Man mano che i clienti acquisiscono consapevolezza della disponibilità delle soluzioni, cercano sempre più tecnologie specifiche per soddisfare le loro esigenze. Tra le molte aziende che hanno esposto  al recente RAPID + TCT , i sistemi DWS con sede in Italia sicuramente lavorano in quest’ottica. Con un forte portafoglio di stampanti 3D, materiali e software, DWS si è concentrata sulla fornitura di soluzioni per la stampa 3D. Avendo introdotto la nuova stampante XPRO S 3D a formnext 2017 e al CES 2018 , il team sapeva che il nuovo sistema sarebbe stato un grande successo per RAPID + TCT

Daniela Lavezzi, Business Development e Key Account Manager, ha dichiarato a proposito della nuova stampante :

“Le persone sono molto interessate a questa nuova stampante; ci sono stati molti visitatori, molto interesse dai centri di servizio, da Tiffany, e sono venuti qui perché sapevano che avremmo avuto questo sistema “, mi ha detto.
Daniela Lavezzi, Business Development e Key Account Manager, DWS
La XPRO S, ha osservato, è destinata alle applicazioni di prototipazione per la progettazione industriale e per le parti funzionali. Le grandi dimensioni della macchina (area di stampa 300 x 300 x 300 mm) e l’elevata produttività (con funzionamento 24 ore su 24) sono state progettate per l’utilizzo in reparti di ricerca e sviluppo, laboratori professionali, medie e grandi aziende e 3D on demand servizi di stampa. La XPRO S, con un prezzo di 132.000 dollari , sarà disponibile per la vendita questo mese. .
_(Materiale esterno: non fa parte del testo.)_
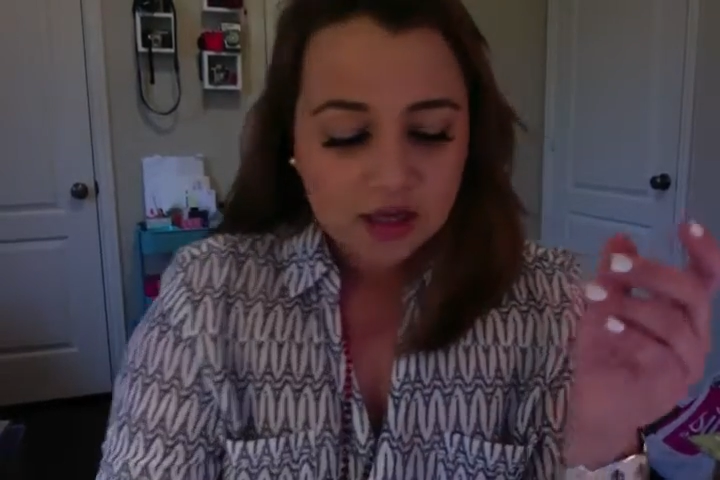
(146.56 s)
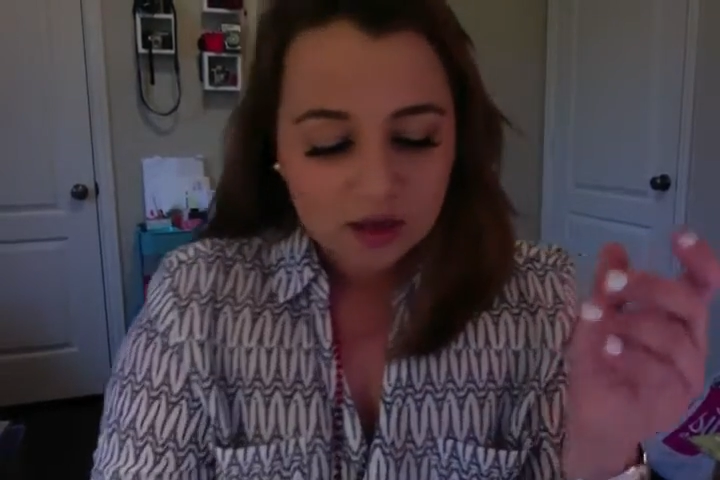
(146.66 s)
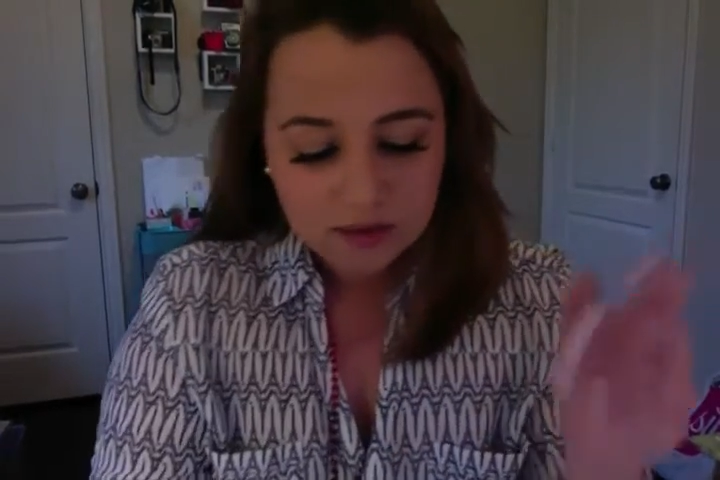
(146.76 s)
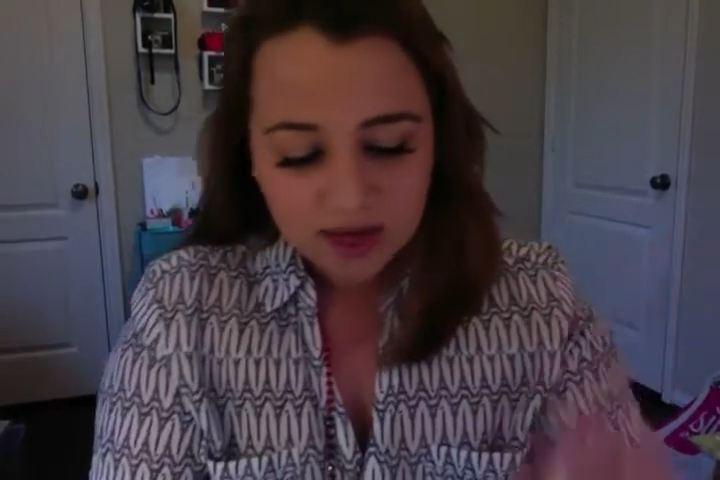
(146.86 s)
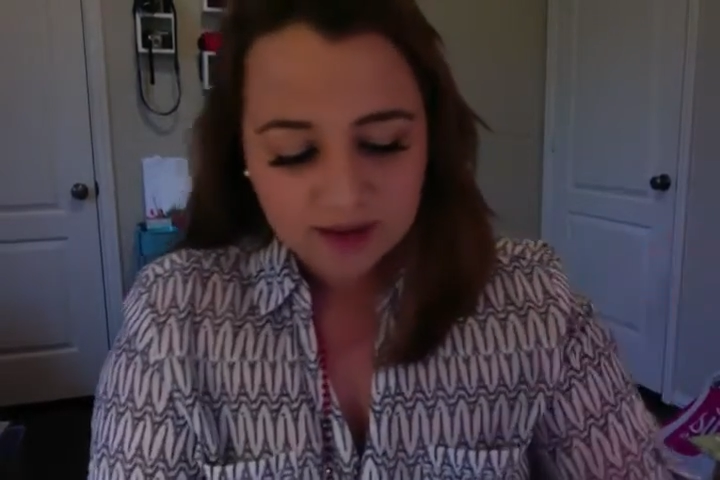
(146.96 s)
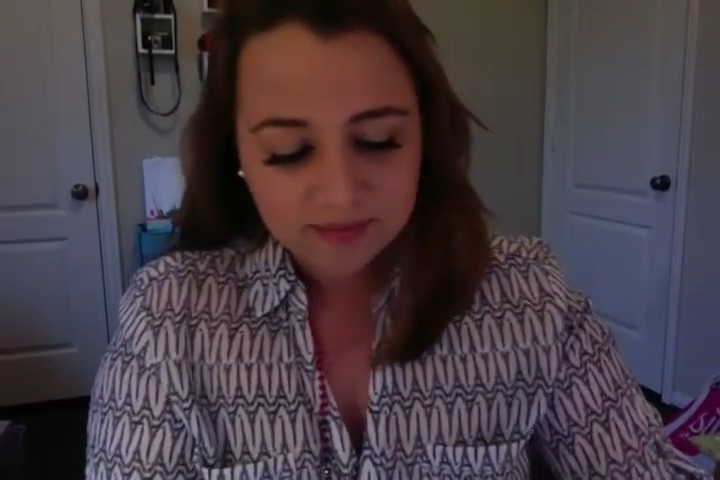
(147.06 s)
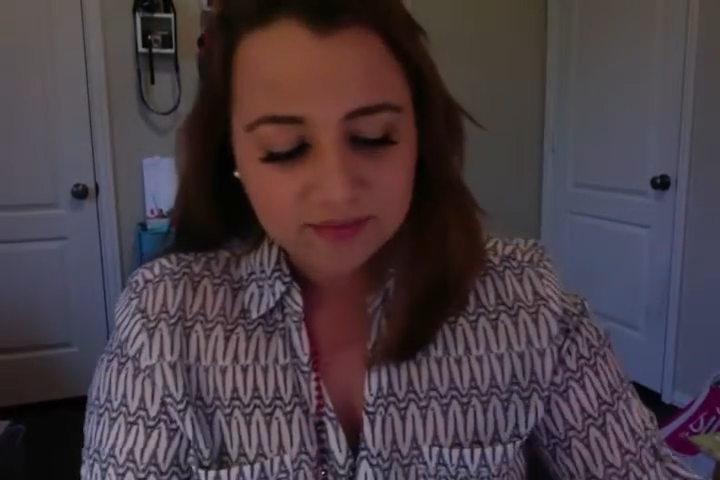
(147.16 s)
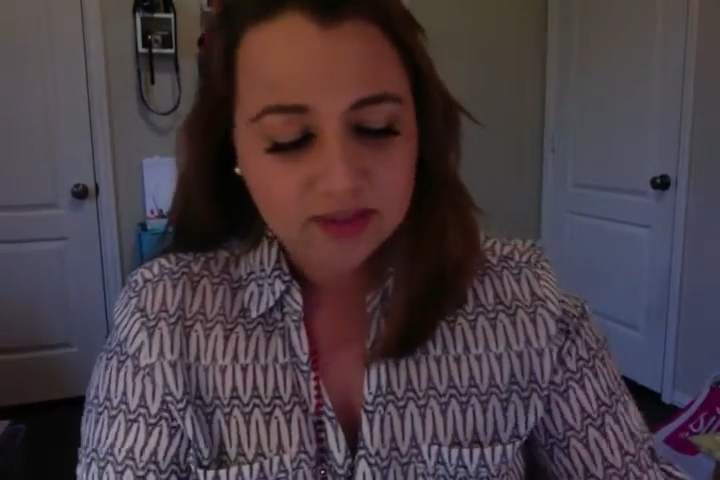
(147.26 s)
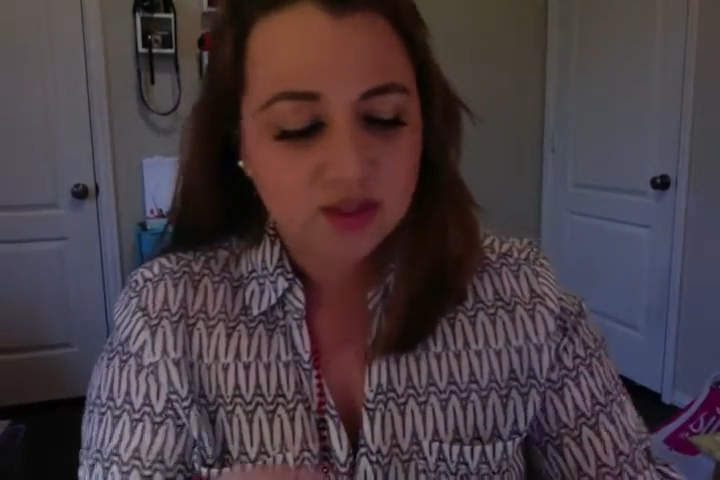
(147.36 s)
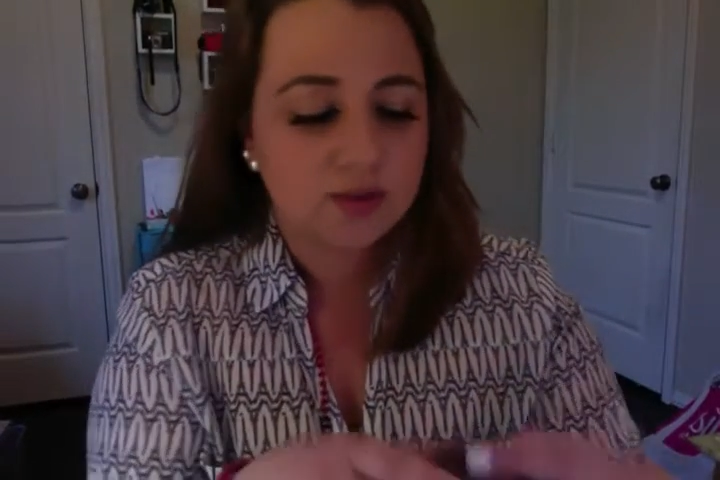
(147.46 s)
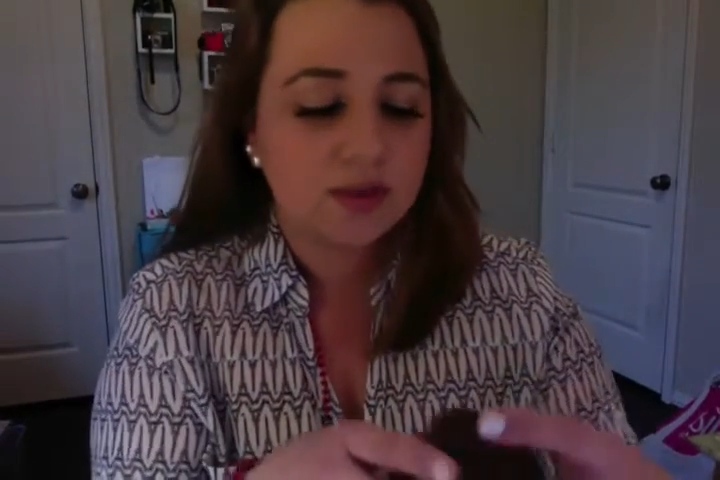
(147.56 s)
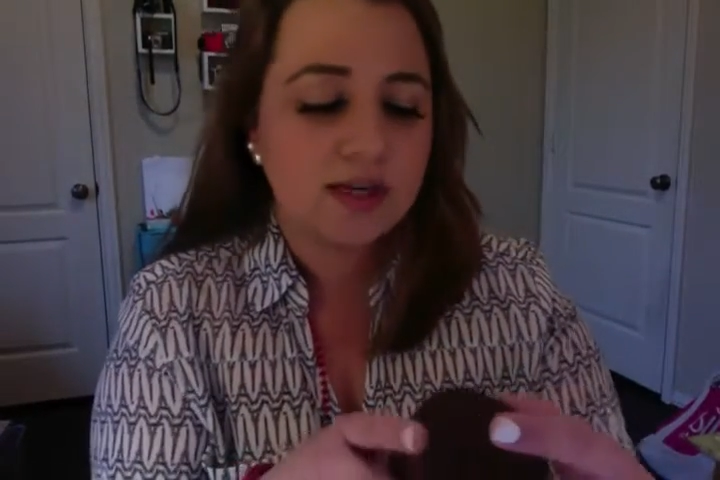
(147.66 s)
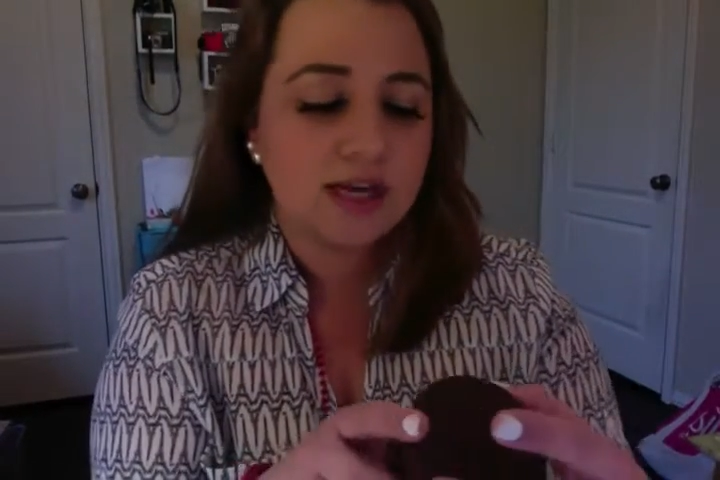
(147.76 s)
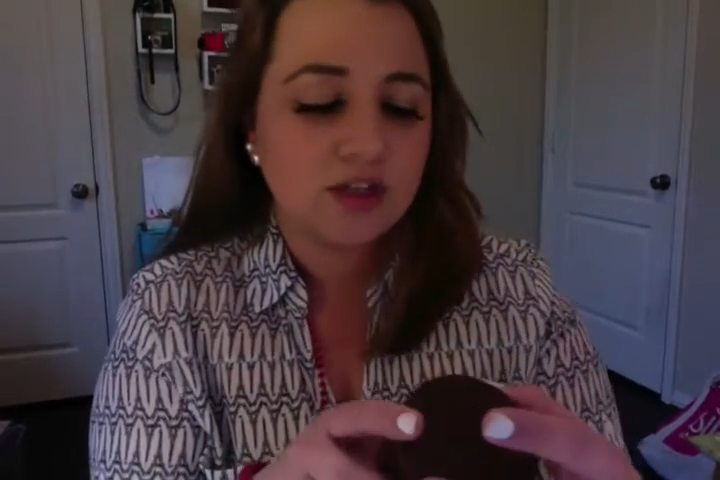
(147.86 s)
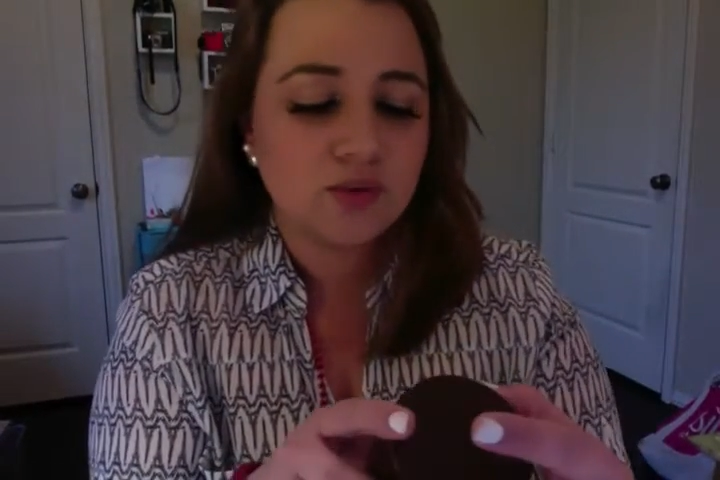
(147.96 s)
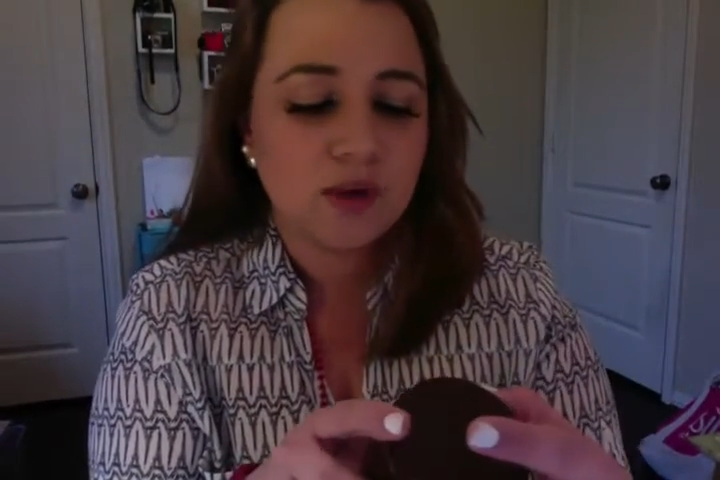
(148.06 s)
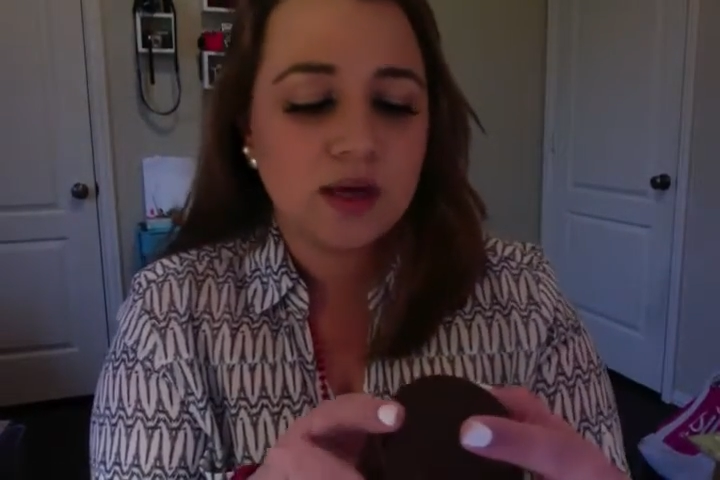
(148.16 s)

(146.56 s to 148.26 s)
Okay, let's go with the next one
Il software parametrico Nauta, DWS, viene utilizzato per preparare i file per la stampa 3D, scalare e copiare i modelli e preparare il posizionamento sulla piattaforma, oltre a prevedere la quantità di resina che verrà consumata per una stampa. Questo software, ha spiegato la Lavezzi, consente la generazione automatica o manuale del supporto e offre un flusso di lavoro di rimozione del supporto facile e brevettato. Una parte che mi ha mostrato, che aveva ancora la maggior parte del supporto, mostrava effettivamente che dove le connessioni venivano facilmente rimosse, rimanevano solo punti piccoli nel punto di rottura brevettato, eliminando l’uso di attrezzi speciali per la rimozione e riducendo al minimo la necessità di post elaborazioni pesanti  per rimuovere i segni rivelatori degli allegati di supporto. Dopo la preparazione con Nauta, un file viene inviato al software di gestione e controllo di DWS, Fictor. In Fictor,

Oltre a sviluppare software internamente, DWS produce materiali e componenti delle sue stampanti 3D in Italia, tra cui l’elettronica, i laser e le macchine stesse. Questa produzione verticale, ha osservato Lavezzi, offre un maggiore controllo per gli utenti.

“Produciamo le nostre resine noi stessi; possiamo testarli a fondo, possiamo parametrizzarle per ottenere migliori performance “,

“Il software dice all’utente quanta resina è necessaria, e quindi semplicemente versi la resina nel serbatoio, chiudi la porta e premi stampa”.
Le resine di DWS sono state sviluppate pensando al settore industriale; questo sistema, osserva la società, utilizza materiali simili a ABS, polipropilenici, gommosi e trasparenti; resine nanoceramiche; materiali per modelli di microfusione e maestri di stampaggio del silicone; e molti altri.

La post-elaborazione è abbastanza standard per un processo di stampa 3D SLA, incluso il lavaggio delle parti con alcool e l’impostazione delle resine con luce UV. Provando un’opzione popolare, la finitura in metallo consente un tocco di finitura a spruzzo per aggiungere una superficie metallica.

Tra le parti finite da mostrare a RAPID + TCT dal suo portafoglio di soluzioni di stampa 3D, DWS ha rodotto parti funzionali, gioielli, giocattoli e decorazioni per la casa tra cui l’illuminazione e un bollitore. La risoluzione e l’accuratezza mantengono le promesse di DWS.